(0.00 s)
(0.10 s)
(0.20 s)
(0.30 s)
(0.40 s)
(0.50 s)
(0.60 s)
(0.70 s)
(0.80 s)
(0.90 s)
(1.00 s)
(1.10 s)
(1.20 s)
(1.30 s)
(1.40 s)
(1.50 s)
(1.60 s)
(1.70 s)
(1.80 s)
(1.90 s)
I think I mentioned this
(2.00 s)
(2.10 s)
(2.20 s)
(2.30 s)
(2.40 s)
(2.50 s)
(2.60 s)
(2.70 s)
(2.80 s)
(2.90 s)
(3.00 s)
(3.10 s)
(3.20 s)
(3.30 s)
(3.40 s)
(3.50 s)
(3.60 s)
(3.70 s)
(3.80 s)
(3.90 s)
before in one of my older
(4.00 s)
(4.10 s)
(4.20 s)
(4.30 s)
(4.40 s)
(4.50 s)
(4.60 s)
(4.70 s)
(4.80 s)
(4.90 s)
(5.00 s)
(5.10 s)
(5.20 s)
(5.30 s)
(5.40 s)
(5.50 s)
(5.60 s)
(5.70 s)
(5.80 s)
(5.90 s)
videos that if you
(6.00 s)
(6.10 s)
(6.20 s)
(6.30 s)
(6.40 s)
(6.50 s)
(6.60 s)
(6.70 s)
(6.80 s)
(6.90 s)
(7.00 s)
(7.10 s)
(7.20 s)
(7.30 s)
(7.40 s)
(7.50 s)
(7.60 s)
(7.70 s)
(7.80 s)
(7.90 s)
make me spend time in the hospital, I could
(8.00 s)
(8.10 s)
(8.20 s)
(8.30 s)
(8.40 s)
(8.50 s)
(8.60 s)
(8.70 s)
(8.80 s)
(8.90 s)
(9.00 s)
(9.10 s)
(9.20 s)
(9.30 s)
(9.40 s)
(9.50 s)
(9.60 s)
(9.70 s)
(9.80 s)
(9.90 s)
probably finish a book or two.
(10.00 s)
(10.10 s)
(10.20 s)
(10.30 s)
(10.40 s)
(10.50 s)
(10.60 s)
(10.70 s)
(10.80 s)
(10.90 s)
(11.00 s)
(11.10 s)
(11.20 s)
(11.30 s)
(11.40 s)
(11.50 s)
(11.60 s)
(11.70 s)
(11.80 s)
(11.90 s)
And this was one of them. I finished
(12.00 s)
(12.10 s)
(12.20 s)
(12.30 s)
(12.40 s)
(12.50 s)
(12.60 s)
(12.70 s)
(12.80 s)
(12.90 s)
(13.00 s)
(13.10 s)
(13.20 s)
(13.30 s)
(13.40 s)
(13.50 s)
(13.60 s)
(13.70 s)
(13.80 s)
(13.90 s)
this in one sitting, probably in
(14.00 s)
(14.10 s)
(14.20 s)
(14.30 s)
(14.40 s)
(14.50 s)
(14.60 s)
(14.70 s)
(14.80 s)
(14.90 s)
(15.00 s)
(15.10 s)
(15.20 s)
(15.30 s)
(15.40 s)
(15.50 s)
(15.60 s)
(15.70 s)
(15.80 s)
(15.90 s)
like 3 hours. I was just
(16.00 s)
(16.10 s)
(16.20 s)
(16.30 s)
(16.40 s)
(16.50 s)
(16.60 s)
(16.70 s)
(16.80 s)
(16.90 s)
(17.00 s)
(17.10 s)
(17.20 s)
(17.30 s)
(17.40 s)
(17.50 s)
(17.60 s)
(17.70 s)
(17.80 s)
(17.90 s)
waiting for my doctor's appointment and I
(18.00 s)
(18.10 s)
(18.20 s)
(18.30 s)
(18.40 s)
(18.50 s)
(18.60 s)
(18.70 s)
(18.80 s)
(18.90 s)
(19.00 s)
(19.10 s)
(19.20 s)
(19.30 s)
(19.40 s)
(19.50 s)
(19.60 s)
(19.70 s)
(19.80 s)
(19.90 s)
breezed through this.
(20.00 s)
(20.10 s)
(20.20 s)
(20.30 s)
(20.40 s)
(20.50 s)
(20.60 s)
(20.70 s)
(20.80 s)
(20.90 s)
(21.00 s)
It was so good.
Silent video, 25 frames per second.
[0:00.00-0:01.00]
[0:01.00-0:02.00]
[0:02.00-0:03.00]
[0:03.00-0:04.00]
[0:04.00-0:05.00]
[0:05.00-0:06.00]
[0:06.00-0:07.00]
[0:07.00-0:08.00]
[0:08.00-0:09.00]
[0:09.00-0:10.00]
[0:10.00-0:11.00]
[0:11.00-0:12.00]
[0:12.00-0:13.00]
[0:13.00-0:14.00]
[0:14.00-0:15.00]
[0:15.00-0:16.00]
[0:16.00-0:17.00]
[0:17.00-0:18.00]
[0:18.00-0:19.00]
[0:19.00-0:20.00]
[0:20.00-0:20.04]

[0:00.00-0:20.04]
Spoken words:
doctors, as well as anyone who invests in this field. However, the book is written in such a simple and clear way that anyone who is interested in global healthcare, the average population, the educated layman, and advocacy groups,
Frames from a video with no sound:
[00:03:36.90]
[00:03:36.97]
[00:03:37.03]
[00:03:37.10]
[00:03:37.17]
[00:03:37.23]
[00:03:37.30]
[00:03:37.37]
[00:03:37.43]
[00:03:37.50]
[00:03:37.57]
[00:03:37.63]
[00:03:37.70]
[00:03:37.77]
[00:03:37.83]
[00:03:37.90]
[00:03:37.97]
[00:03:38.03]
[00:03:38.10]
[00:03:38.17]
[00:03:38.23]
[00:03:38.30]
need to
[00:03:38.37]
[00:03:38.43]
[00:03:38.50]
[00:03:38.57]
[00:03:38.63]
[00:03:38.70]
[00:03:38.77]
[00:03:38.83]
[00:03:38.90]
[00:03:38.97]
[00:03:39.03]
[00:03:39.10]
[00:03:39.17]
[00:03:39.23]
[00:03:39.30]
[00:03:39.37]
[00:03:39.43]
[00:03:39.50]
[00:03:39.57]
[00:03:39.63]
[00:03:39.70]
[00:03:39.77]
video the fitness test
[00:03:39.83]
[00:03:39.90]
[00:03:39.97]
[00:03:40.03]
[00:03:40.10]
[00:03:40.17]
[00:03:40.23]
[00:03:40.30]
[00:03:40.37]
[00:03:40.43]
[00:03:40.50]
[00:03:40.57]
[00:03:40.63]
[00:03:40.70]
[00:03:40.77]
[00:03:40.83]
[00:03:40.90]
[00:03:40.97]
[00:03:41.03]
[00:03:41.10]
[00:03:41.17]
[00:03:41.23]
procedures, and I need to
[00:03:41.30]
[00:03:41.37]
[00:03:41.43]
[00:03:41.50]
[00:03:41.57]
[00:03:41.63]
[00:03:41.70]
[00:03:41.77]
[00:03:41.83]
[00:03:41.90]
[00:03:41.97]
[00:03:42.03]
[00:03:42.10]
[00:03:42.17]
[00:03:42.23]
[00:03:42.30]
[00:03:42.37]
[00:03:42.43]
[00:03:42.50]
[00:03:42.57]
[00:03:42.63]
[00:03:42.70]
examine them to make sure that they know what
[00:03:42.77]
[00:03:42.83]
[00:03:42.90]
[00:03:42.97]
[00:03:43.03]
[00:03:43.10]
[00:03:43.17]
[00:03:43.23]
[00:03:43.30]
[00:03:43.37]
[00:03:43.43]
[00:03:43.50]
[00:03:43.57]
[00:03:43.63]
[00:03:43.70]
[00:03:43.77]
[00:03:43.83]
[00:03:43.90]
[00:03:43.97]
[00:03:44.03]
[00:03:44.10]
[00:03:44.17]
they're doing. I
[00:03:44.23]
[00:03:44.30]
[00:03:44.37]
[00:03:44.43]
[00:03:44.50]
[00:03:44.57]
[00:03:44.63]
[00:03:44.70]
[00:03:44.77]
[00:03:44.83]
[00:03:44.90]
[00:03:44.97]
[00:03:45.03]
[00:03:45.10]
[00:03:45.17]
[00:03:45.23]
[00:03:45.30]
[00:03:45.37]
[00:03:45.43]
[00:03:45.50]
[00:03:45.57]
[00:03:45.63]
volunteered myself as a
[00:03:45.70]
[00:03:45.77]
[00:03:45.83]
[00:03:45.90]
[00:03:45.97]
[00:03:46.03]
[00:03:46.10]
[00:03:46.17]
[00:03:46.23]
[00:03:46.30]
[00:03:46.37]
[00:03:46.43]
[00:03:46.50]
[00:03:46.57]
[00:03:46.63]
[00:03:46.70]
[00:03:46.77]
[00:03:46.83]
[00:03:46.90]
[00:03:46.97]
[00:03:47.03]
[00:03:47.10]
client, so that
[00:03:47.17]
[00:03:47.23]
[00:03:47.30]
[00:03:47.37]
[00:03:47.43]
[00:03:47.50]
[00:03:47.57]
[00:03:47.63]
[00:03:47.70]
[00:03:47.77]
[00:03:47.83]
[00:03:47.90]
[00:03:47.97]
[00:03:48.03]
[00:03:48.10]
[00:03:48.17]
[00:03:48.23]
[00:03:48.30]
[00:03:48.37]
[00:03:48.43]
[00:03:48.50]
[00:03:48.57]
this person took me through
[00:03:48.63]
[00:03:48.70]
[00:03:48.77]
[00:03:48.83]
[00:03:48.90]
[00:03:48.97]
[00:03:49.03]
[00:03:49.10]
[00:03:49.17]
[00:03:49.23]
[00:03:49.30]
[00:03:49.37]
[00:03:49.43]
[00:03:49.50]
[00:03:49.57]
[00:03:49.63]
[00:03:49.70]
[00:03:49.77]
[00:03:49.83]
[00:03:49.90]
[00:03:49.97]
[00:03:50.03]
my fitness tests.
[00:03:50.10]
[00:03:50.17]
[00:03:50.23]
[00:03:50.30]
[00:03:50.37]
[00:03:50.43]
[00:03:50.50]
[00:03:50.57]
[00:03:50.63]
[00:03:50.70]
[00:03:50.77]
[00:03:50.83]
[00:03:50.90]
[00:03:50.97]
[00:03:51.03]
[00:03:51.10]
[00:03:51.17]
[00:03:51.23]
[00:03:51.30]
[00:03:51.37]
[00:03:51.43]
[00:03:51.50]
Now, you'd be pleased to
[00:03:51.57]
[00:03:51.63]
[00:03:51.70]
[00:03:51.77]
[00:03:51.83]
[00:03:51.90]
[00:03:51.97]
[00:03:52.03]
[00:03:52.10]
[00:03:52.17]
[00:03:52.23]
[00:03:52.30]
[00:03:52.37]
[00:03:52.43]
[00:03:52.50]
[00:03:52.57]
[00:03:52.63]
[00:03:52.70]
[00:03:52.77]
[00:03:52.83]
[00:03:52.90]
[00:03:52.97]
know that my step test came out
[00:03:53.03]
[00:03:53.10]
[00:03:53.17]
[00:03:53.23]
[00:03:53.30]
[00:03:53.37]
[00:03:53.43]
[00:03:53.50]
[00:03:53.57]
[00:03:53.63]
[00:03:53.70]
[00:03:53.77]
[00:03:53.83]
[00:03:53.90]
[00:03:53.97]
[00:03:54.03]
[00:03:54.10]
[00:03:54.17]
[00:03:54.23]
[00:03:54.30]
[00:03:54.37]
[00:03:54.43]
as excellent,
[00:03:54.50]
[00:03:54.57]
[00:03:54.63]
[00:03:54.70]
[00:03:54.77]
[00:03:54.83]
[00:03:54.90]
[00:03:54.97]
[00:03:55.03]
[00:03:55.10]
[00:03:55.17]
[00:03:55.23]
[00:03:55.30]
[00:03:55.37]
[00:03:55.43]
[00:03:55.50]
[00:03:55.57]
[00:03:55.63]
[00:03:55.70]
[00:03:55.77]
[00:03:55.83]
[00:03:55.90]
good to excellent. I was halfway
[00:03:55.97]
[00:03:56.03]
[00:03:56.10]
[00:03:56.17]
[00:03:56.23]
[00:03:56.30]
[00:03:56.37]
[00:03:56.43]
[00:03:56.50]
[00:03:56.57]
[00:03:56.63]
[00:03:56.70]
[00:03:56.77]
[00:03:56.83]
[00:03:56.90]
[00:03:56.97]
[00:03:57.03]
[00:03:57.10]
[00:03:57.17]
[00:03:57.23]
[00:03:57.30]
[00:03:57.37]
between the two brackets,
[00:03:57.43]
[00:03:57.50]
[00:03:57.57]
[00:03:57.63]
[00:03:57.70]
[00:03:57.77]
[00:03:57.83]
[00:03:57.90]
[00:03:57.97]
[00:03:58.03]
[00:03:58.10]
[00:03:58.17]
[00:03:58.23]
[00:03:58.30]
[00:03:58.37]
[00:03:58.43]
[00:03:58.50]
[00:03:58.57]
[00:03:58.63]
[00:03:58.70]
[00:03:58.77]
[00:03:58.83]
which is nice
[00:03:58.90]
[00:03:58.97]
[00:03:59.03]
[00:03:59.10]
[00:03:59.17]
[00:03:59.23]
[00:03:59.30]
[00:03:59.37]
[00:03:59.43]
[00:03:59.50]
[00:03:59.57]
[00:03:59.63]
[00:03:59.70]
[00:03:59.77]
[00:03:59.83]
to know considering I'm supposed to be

EXERCISE: Starting from the line that contains "[00:03:59.10]", reproduce each line of the data exactly through the last one.

EXERCISE SOLUTION:
[00:03:59.10]
[00:03:59.17]
[00:03:59.23]
[00:03:59.30]
[00:03:59.37]
[00:03:59.43]
[00:03:59.50]
[00:03:59.57]
[00:03:59.63]
[00:03:59.70]
[00:03:59.77]
[00:03:59.83]
to know considering I'm supposed to be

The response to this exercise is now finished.